- Conference: Metropolitan New York Conference
- Record: 5–18 (0–3 MTNY)
- Head coach: Daniel Lynch (11th season);
- Home arena: II Corps Artillery Armory

= 1958–59 St. Francis Terriers men's basketball team =

American college basketball season

The 1958–1959 St. Francis Terriers men's basketball team represented St. Francis College during the 1958–59 NCAA University Division men's basketball season. The team was coached by Daniel Lynch, who was in his eleventh year at the helm of the St. Francis Terriers. The team was a member of the Metropolitan New York Conference and played their home games at the II Corps Artillery Armory in Park Slope, Brooklyn.
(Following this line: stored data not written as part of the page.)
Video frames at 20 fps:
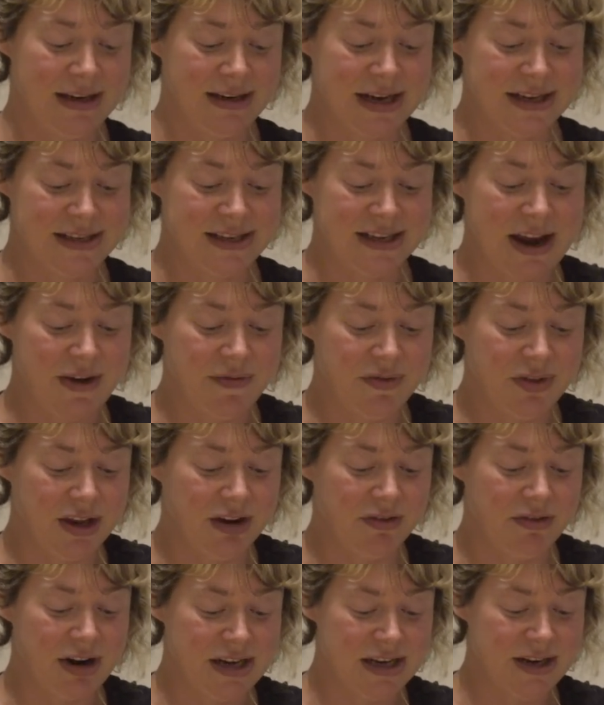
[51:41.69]
getting
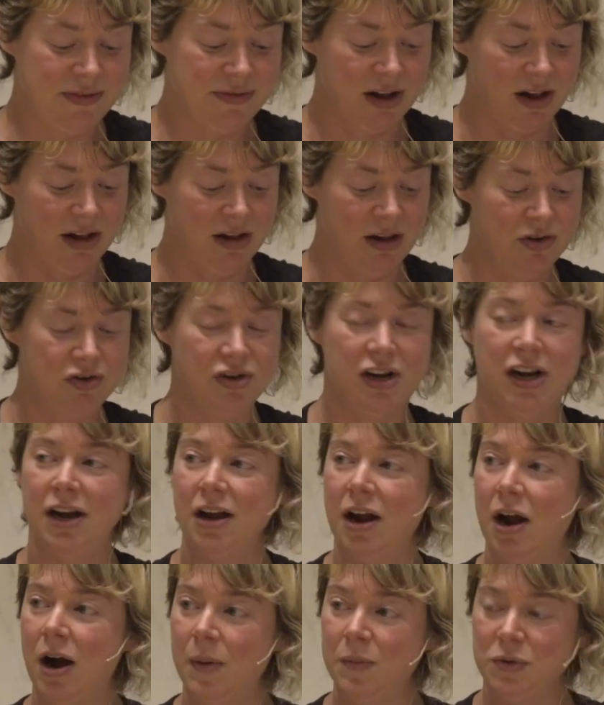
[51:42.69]
everything ready for Aldrin
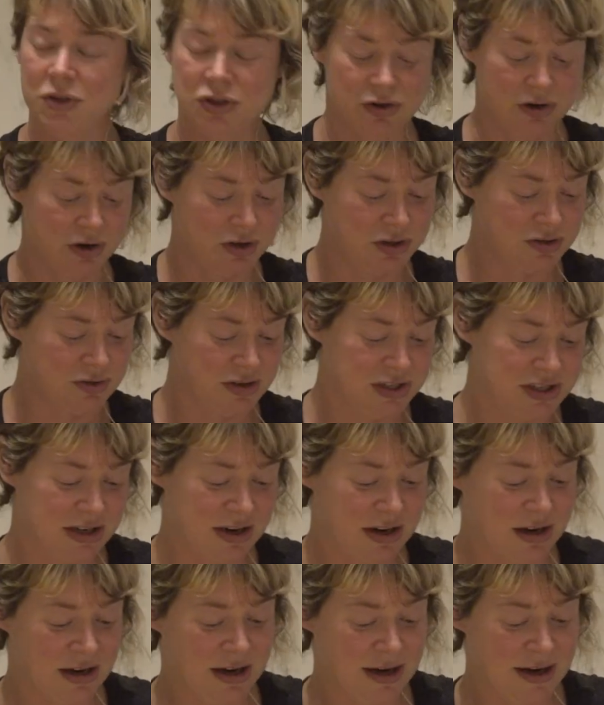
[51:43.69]
and Armstrong's
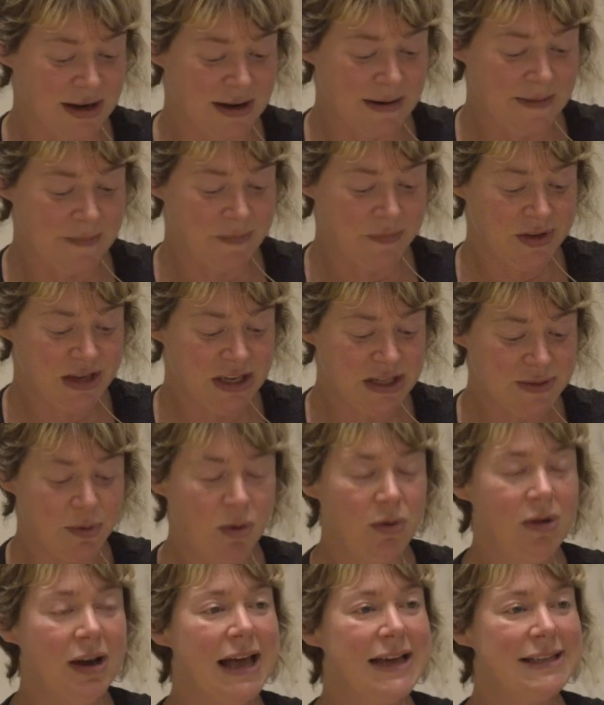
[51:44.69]
return, he
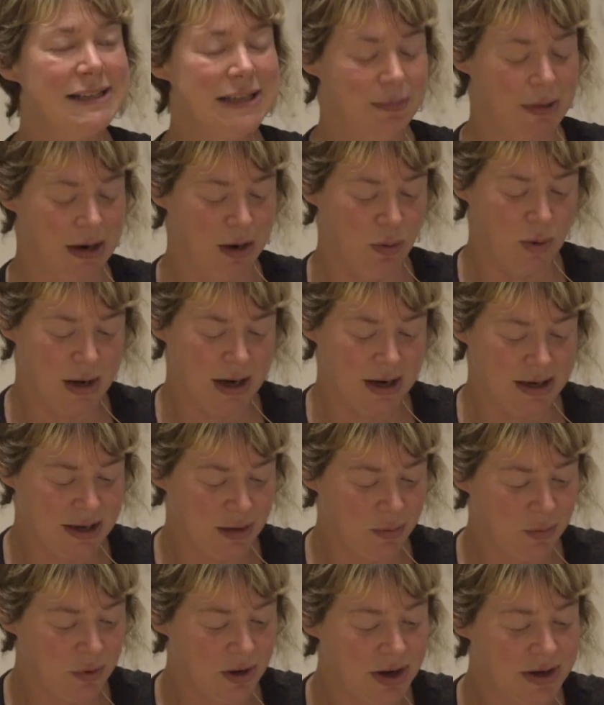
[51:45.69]
spoke less about where
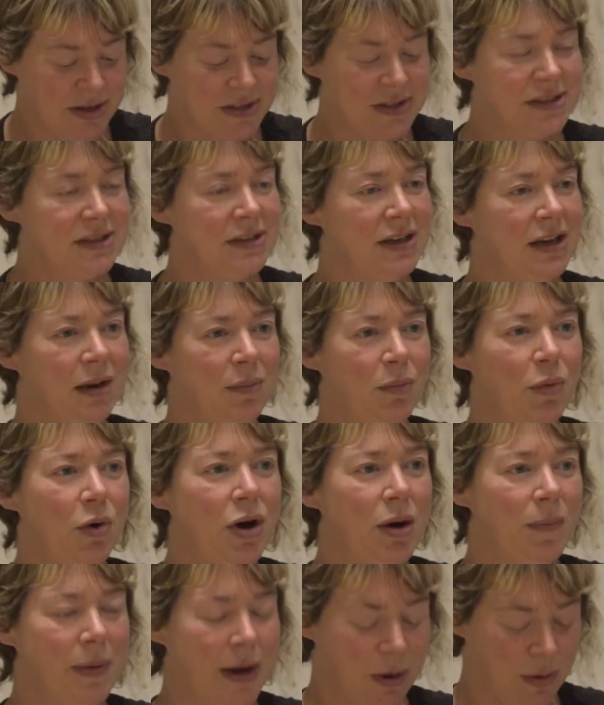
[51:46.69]
he was and
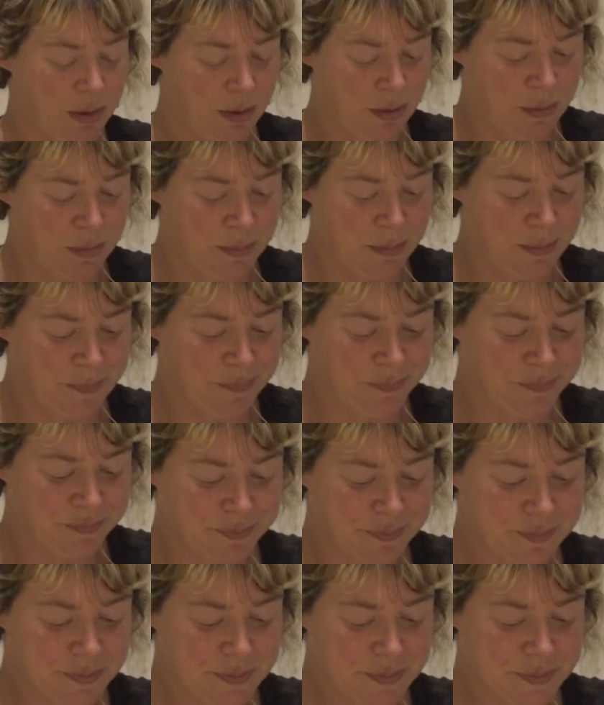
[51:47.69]
more about home.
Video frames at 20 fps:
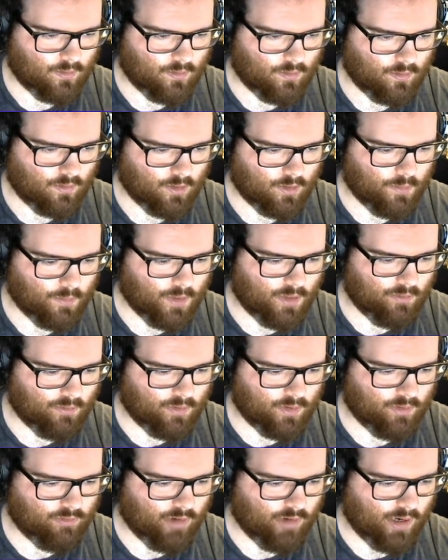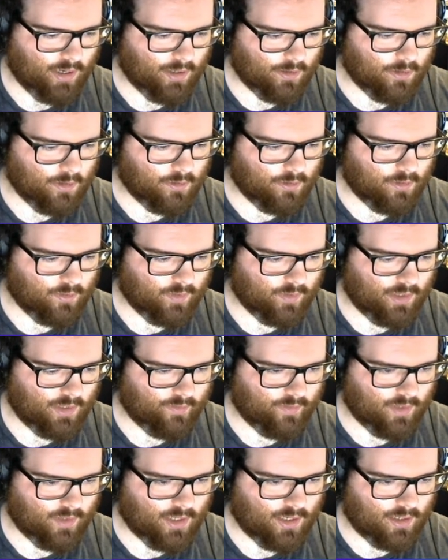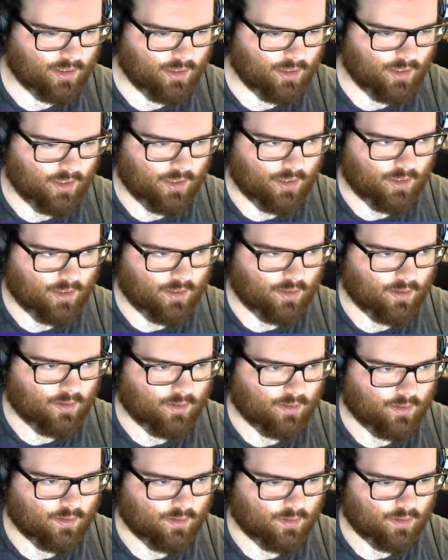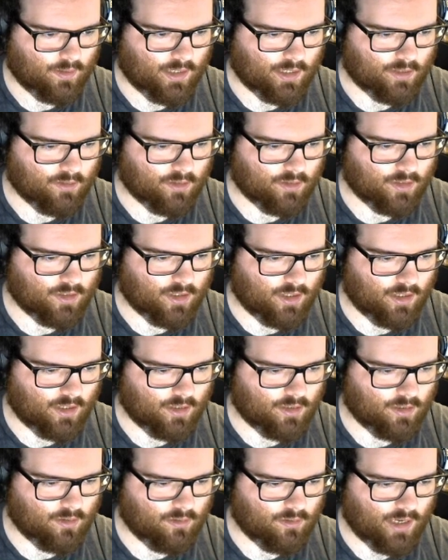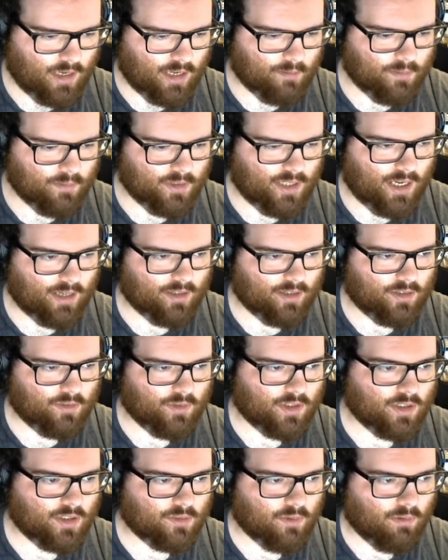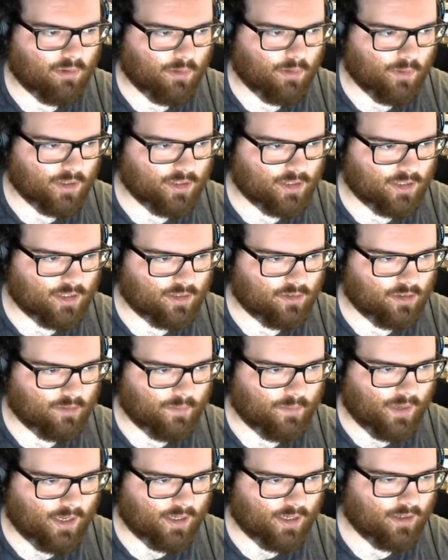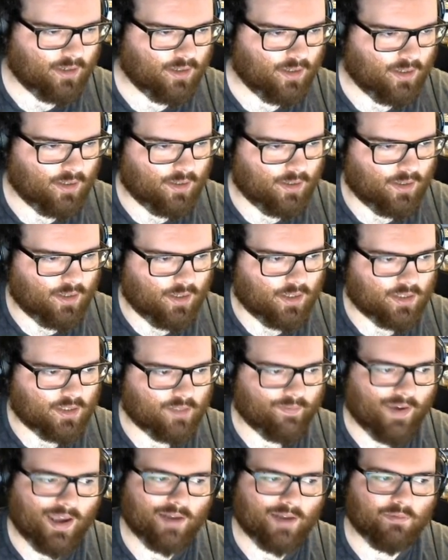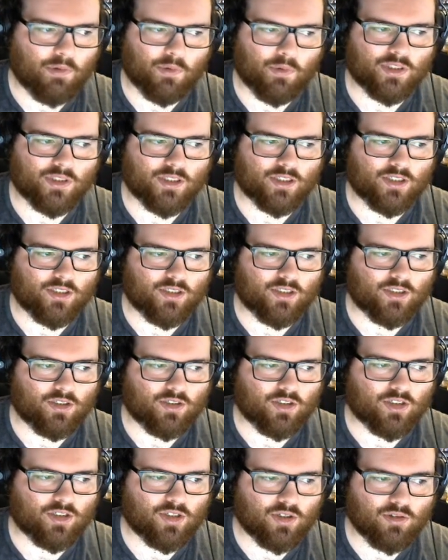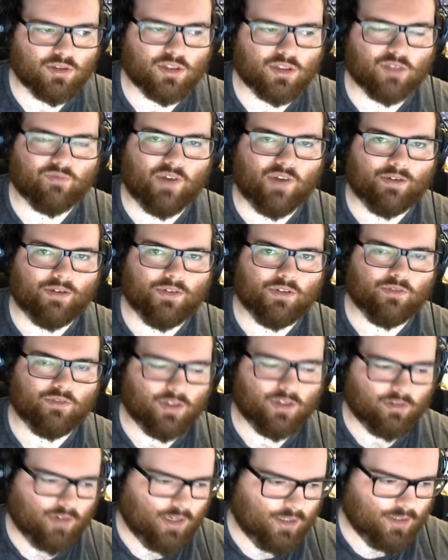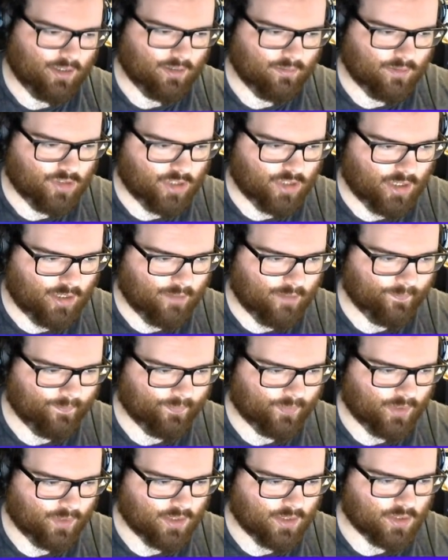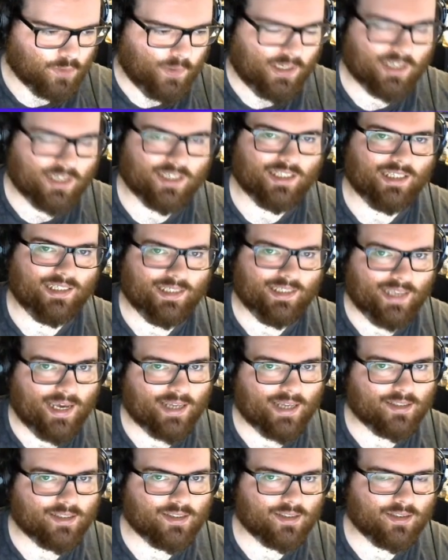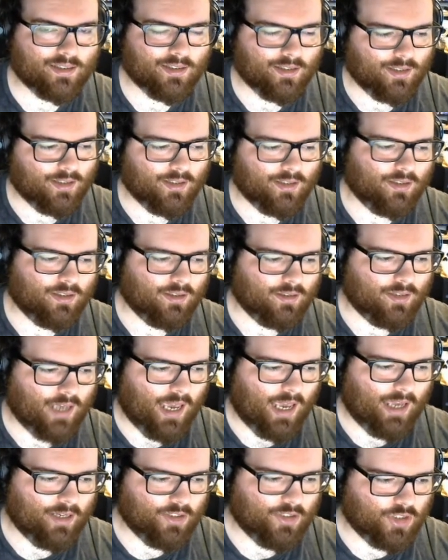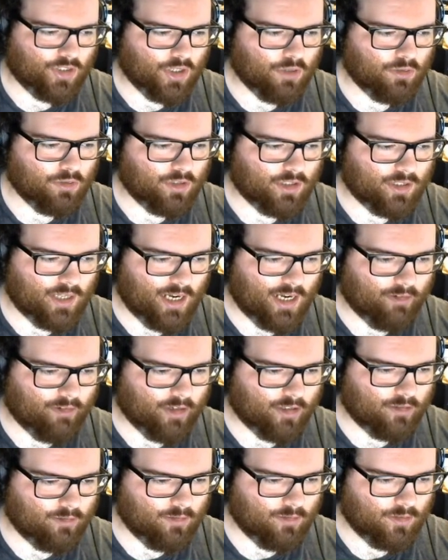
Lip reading: I'll put even writing a whole other line for that. That's going to turn into 8 plus h, which is what we wanted up here. So then we want to deduce the value of the gradient, g. So we're going to let h go to 0.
The Terriers finished their season at 14–9 overall and 2–1 in conference play.

==Schedule and results==

| Date time, TV | Opponent | Result | Record | Site city, state |
Regular Season
| December 3, 1959* | at C.W. Post | W 57–49 | 1–0 | Brookville, NY |
| December 6, 1958* | at Yeshiva | L 64–67 | 1–1 | High School of Fashion Trades New York, NY |
| December 9, 1958* | Pace | W 67–66 | 2–1 | II Corps Armory Brooklyn, NY |
| December 13, 1958* | Providence | L 51–63 | 2–2 | II Corps Armory Brooklyn, NY |
| December 17, 1958* | at Adelphi | L 44–62 | 2–3 | Garden City, New York |
| December 20, 1958* | at Loyola (Baltimore) | L 47–59 | 2–4 | Baltimore, MD |
| January 3, 1959* | Siena | L 65–72 ^{3OT} | 2–5 | II Corps Armory Brooklyn, NY |
| January 6, 1959 | Brooklyn College | L 85–86 | 2–6 (0–1) | II Corps Armory Brooklyn, NY |
| January 8, 1959* | at Saint Peter's | L 48–71 | 2–7 | Jersey City Armory Jersey City, NJ |
| January 10, 1959* | Queens | L 71–79 | 2–8 | II Corps Armory Brooklyn, NY |
| January 13, 1959* | Bridgeport | L 65–79 | 2–9 | II Corps Armory Brooklyn, NY |
| January 24, 1959 | vs. No. 7 St. John's | L 44–91 | 2–10 (0–2) | 69th Regiment Armory (3,000) New York, NY |
| January 27, 1959* | at Duquesne | L 50–87 | 2–11 | Fitzgerald Field House Pittsburgh, PA |
| January 28, 1959* | at No. 16 St. Bonaventure | L 56–74 | 2–12 | Butler Gymnasium Olean, NY |
| January 31, 1959* | at Le Moyne | L 61–74 | 2–13 | Syracuse, NY |
| February 1, 1959* | at Siena | W 67–50 | 3–13 | Washington Avenue Armory Albany, NY |
| February 7, 1959 | at CCNY | L 63–66 | 3–14 (0–3) | New York, NY |
| February 10, 1959* | Seton Hall | W 67–58 | 4–14 | II Corps Armory Brooklyn, NY |
| February 14, 1959* | at Holy Cross | L 68–81 | 4–15 | Worcester Memorial Auditorium Worcester, MA |
| February 17, 1959* | Fairleigh Dickinson | W 67–59 | 5–15 | II Corps Armory Brooklyn, NY |
| February 21, 1959* | Fairfield | L 66–76 | 5–16 | II Corps Armory Brooklyn, NY |
| February 26, 1959* | vs. Iona | L 58–65 | 5–17 | Madison Square Garden New York, NY |
| February 27, 1959* | Boston University | L 70–92 | 5–18 | II Corps Armory Brooklyn, NY |
*Non-conference game. ^{#}Rankings from AP Poll. (#) Tournament seedings in parentheses. All times are in Eastern Time.